■ **EXERCISE OBJECTIVE**
What follows is a set of records. Retype them exactly, leaving out the pictures.

■ **LISTED RECORDS**
==========

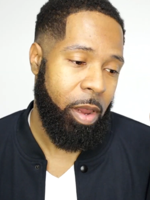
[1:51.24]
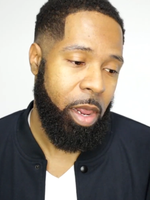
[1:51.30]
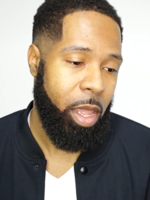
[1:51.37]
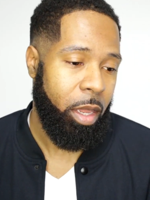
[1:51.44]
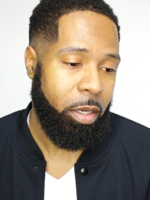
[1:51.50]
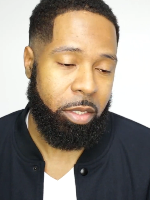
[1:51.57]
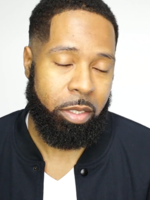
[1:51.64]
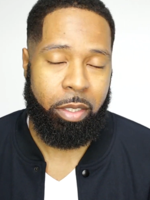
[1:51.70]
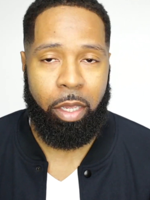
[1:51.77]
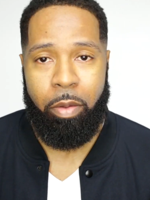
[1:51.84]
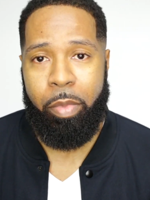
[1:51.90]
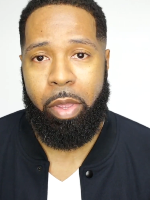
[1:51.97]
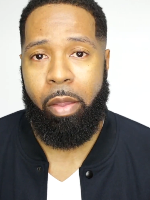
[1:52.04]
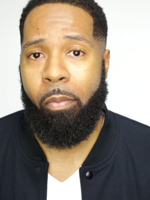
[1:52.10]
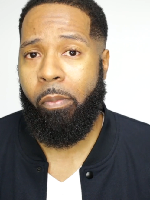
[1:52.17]
And it just
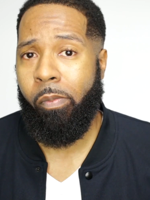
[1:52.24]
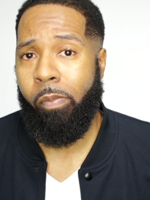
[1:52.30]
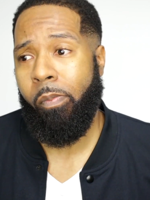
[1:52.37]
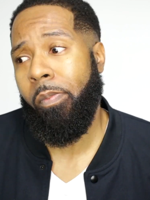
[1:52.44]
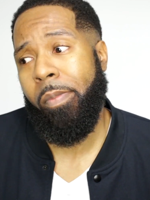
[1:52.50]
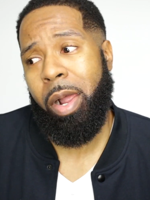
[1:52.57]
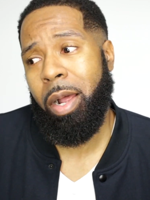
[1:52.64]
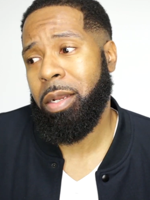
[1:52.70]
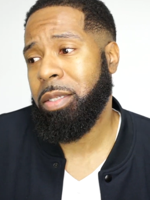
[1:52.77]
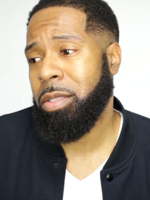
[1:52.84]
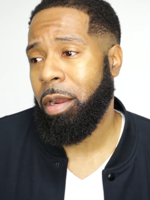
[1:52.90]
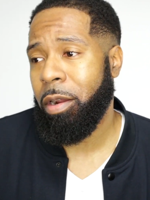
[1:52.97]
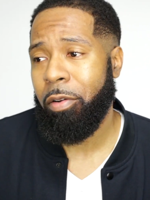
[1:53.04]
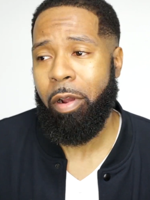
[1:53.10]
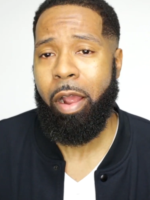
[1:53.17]
hit me. I just
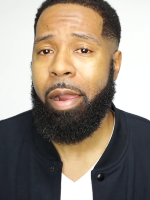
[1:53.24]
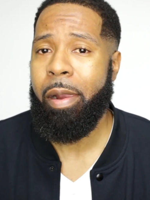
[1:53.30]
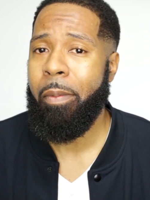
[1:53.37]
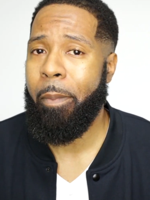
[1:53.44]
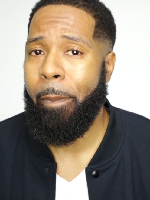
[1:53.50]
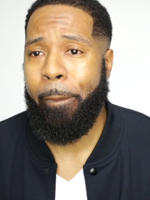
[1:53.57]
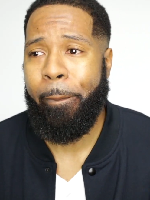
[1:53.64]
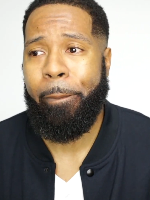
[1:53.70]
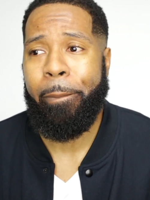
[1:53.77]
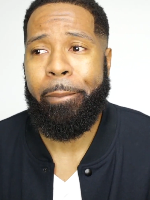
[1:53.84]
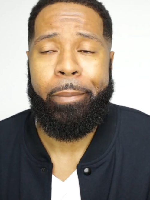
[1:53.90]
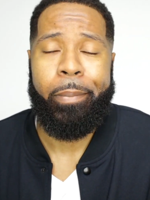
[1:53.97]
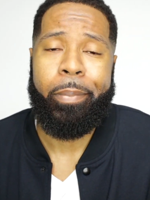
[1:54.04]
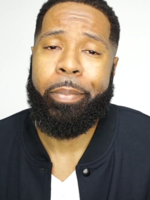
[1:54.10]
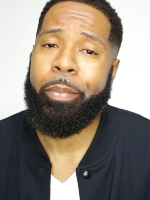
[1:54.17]
started crying.
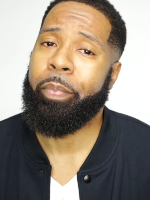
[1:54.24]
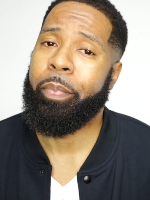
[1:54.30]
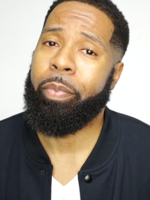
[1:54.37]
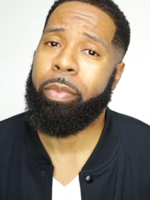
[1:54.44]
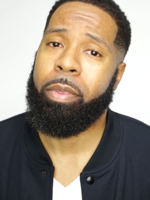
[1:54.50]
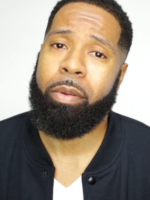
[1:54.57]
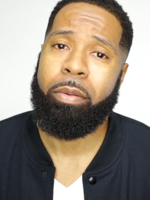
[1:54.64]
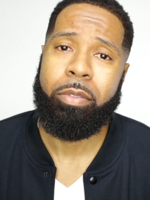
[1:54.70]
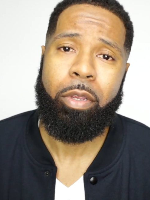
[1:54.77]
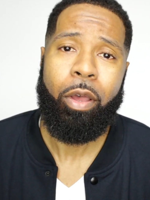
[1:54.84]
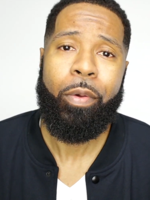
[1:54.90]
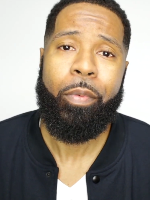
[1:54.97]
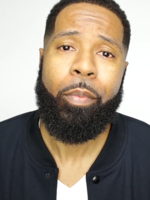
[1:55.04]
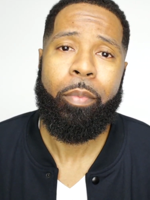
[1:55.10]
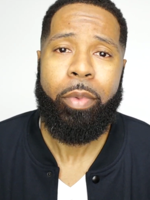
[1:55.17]

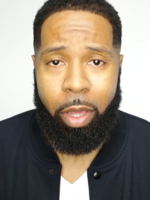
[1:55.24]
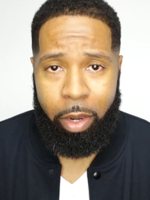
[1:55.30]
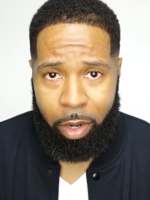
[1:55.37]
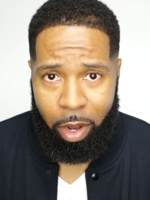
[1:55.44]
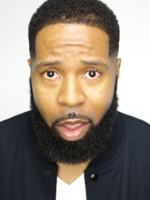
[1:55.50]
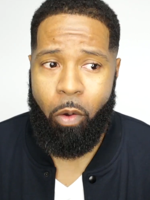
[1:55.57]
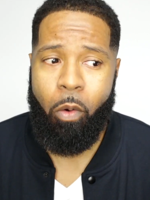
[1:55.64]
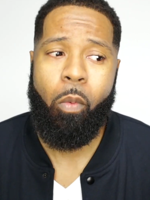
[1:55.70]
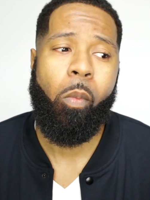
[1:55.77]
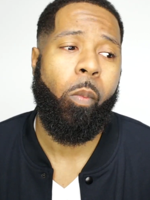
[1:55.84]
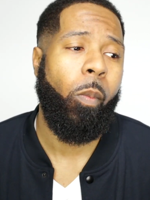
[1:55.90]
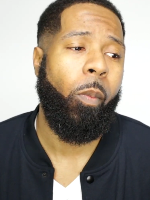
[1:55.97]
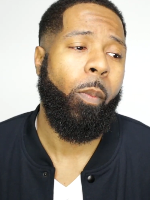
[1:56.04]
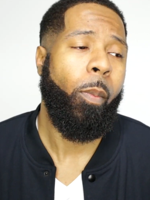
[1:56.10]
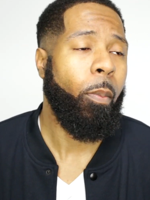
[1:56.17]
So, let it out.
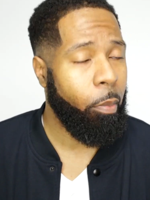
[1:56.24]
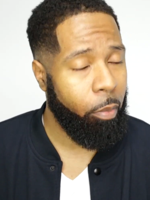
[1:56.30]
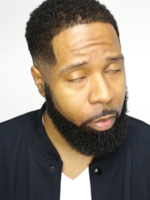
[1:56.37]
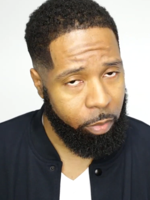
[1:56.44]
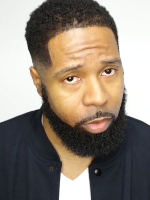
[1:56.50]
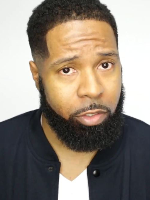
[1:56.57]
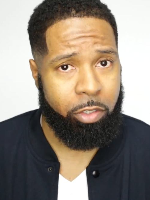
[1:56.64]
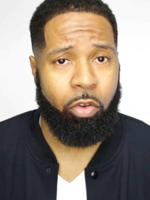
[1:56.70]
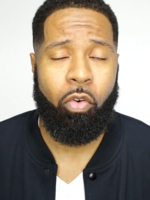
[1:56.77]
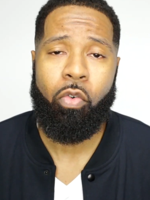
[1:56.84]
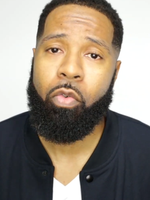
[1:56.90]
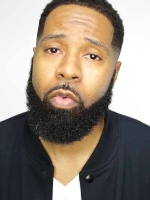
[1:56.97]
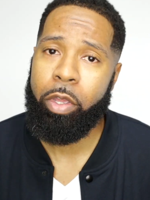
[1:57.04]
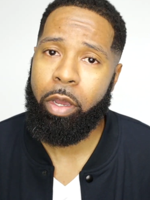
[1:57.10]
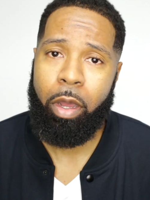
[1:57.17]
It's
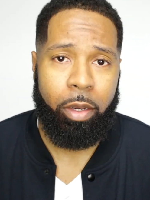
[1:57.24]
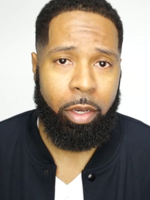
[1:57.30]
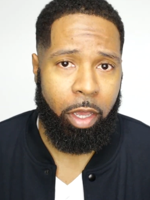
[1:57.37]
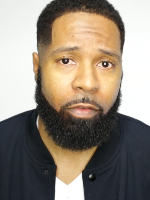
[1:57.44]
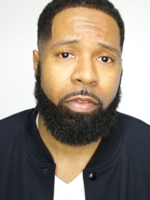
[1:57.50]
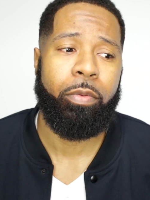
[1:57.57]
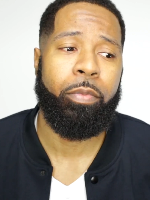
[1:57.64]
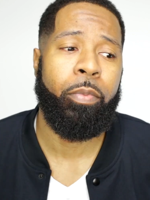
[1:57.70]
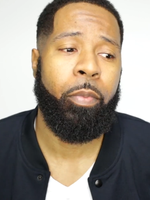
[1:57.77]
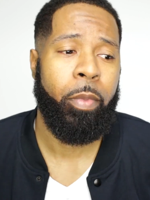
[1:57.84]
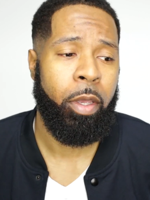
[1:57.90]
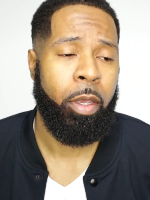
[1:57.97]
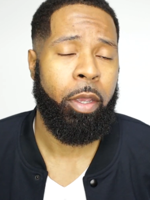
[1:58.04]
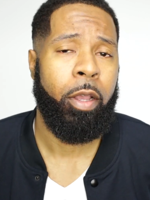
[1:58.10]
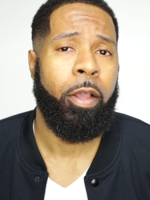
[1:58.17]
cool. We all love them.
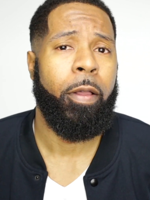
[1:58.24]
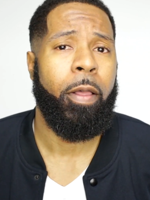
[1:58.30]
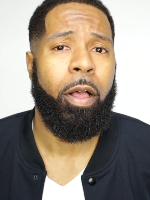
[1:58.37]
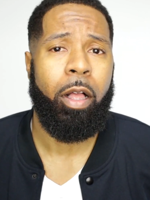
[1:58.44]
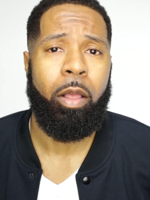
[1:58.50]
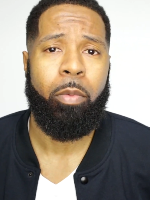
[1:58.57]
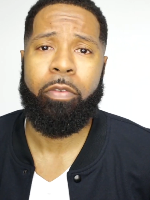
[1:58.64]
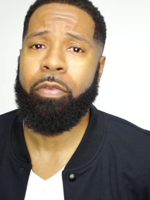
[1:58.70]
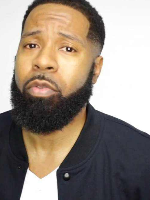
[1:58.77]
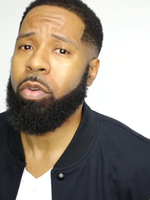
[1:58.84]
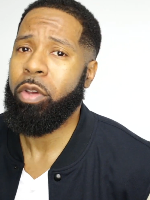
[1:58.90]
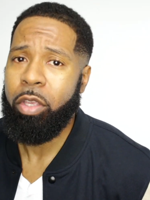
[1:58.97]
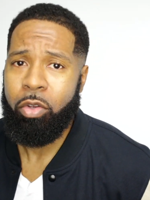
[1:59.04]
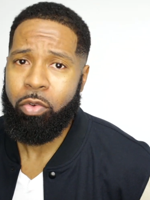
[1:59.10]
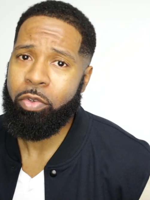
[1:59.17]
If
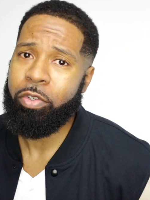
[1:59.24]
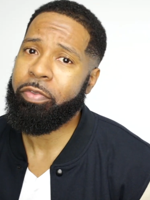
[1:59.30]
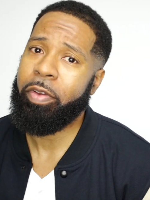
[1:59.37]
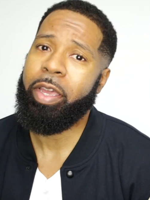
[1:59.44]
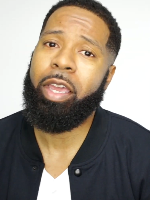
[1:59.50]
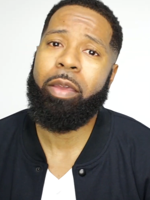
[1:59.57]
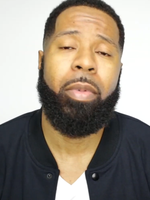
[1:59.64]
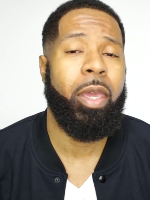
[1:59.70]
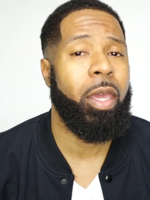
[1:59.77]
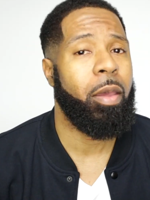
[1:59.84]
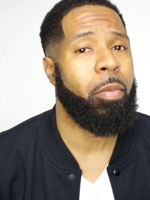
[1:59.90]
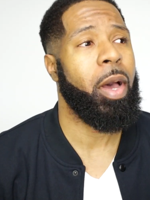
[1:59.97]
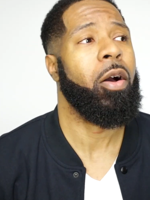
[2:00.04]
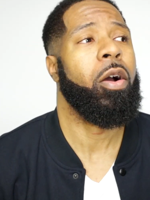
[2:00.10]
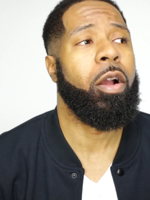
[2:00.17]
you're a huge fan,
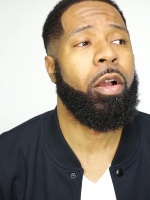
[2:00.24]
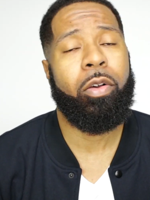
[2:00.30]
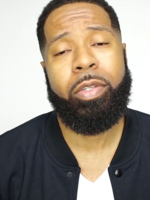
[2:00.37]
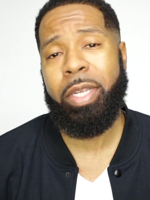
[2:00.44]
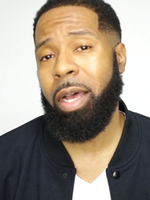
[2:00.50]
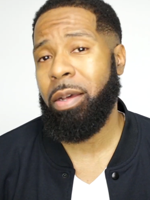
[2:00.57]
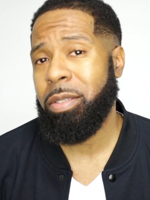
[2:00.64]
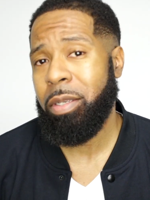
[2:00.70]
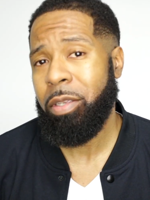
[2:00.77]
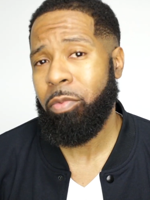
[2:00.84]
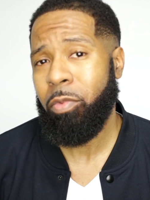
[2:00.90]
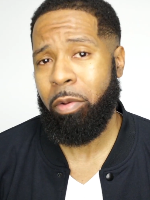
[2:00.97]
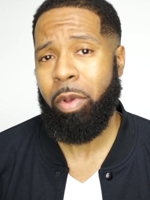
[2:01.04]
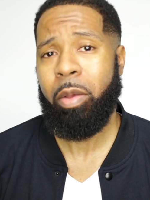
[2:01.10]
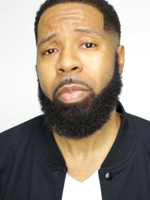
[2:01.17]
man, my heart goes out to
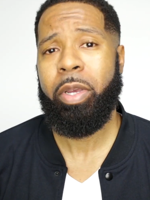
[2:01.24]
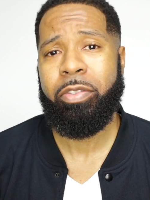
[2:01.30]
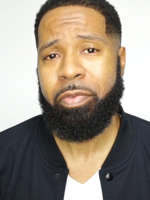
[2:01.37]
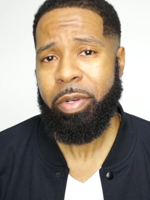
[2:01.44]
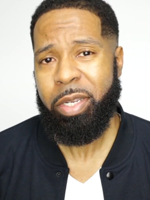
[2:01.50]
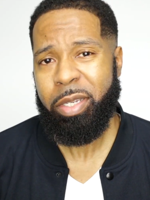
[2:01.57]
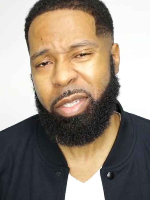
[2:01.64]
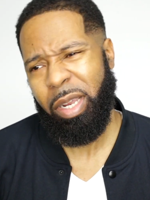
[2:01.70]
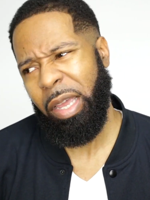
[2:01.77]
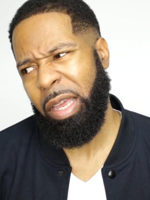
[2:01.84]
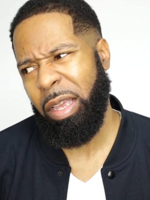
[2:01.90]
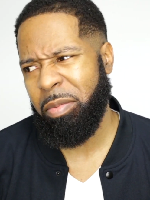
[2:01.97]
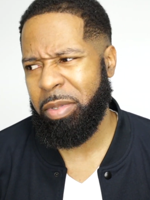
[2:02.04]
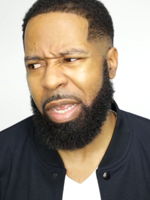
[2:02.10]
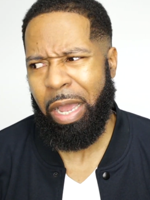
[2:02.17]
you. One of my best friends,
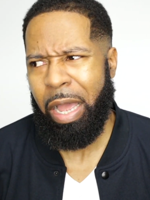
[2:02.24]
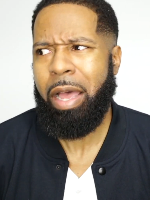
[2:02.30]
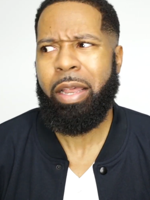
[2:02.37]
James, like,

==========

■ **COMPLETED TASK**
[1:51.24]
[1:51.30]
[1:51.37]
[1:51.44]
[1:51.50]
[1:51.57]
[1:51.64]
[1:51.70]
[1:51.77]
[1:51.84]
[1:51.90]
[1:51.97]
[1:52.04]
[1:52.10]
[1:52.17]
And it just
[1:52.24]
[1:52.30]
[1:52.37]
[1:52.44]
[1:52.50]
[1:52.57]
[1:52.64]
[1:52.70]
[1:52.77]
[1:52.84]
[1:52.90]
[1:52.97]
[1:53.04]
[1:53.10]
[1:53.17]
hit me. I just
[1:53.24]
[1:53.30]
[1:53.37]
[1:53.44]
[1:53.50]
[1:53.57]
[1:53.64]
[1:53.70]
[1:53.77]
[1:53.84]
[1:53.90]
[1:53.97]
[1:54.04]
[1:54.10]
[1:54.17]
started crying.
[1:54.24]
[1:54.30]
[1:54.37]
[1:54.44]
[1:54.50]
[1:54.57]
[1:54.64]
[1:54.70]
[1:54.77]
[1:54.84]
[1:54.90]
[1:54.97]
[1:55.04]
[1:55.10]
[1:55.17]

[1:55.24]
[1:55.30]
[1:55.37]
[1:55.44]
[1:55.50]
[1:55.57]
[1:55.64]
[1:55.70]
[1:55.77]
[1:55.84]
[1:55.90]
[1:55.97]
[1:56.04]
[1:56.10]
[1:56.17]
So, let it out.
[1:56.24]
[1:56.30]
[1:56.37]
[1:56.44]
[1:56.50]
[1:56.57]
[1:56.64]
[1:56.70]
[1:56.77]
[1:56.84]
[1:56.90]
[1:56.97]
[1:57.04]
[1:57.10]
[1:57.17]
It's
[1:57.24]
[1:57.30]
[1:57.37]
[1:57.44]
[1:57.50]
[1:57.57]
[1:57.64]
[1:57.70]
[1:57.77]
[1:57.84]
[1:57.90]
[1:57.97]
[1:58.04]
[1:58.10]
[1:58.17]
cool. We all love them.
[1:58.24]
[1:58.30]
[1:58.37]
[1:58.44]
[1:58.50]
[1:58.57]
[1:58.64]
[1:58.70]
[1:58.77]
[1:58.84]
[1:58.90]
[1:58.97]
[1:59.04]
[1:59.10]
[1:59.17]
If
[1:59.24]
[1:59.30]
[1:59.37]
[1:59.44]
[1:59.50]
[1:59.57]
[1:59.64]
[1:59.70]
[1:59.77]
[1:59.84]
[1:59.90]
[1:59.97]
[2:00.04]
[2:00.10]
[2:00.17]
you're a huge fan,
[2:00.24]
[2:00.30]
[2:00.37]
[2:00.44]
[2:00.50]
[2:00.57]
[2:00.64]
[2:00.70]
[2:00.77]
[2:00.84]
[2:00.90]
[2:00.97]
[2:01.04]
[2:01.10]
[2:01.17]
man, my heart goes out to
[2:01.24]
[2:01.30]
[2:01.37]
[2:01.44]
[2:01.50]
[2:01.57]
[2:01.64]
[2:01.70]
[2:01.77]
[2:01.84]
[2:01.90]
[2:01.97]
[2:02.04]
[2:02.10]
[2:02.17]
you. One of my best friends,
[2:02.24]
[2:02.30]
[2:02.37]
James, like,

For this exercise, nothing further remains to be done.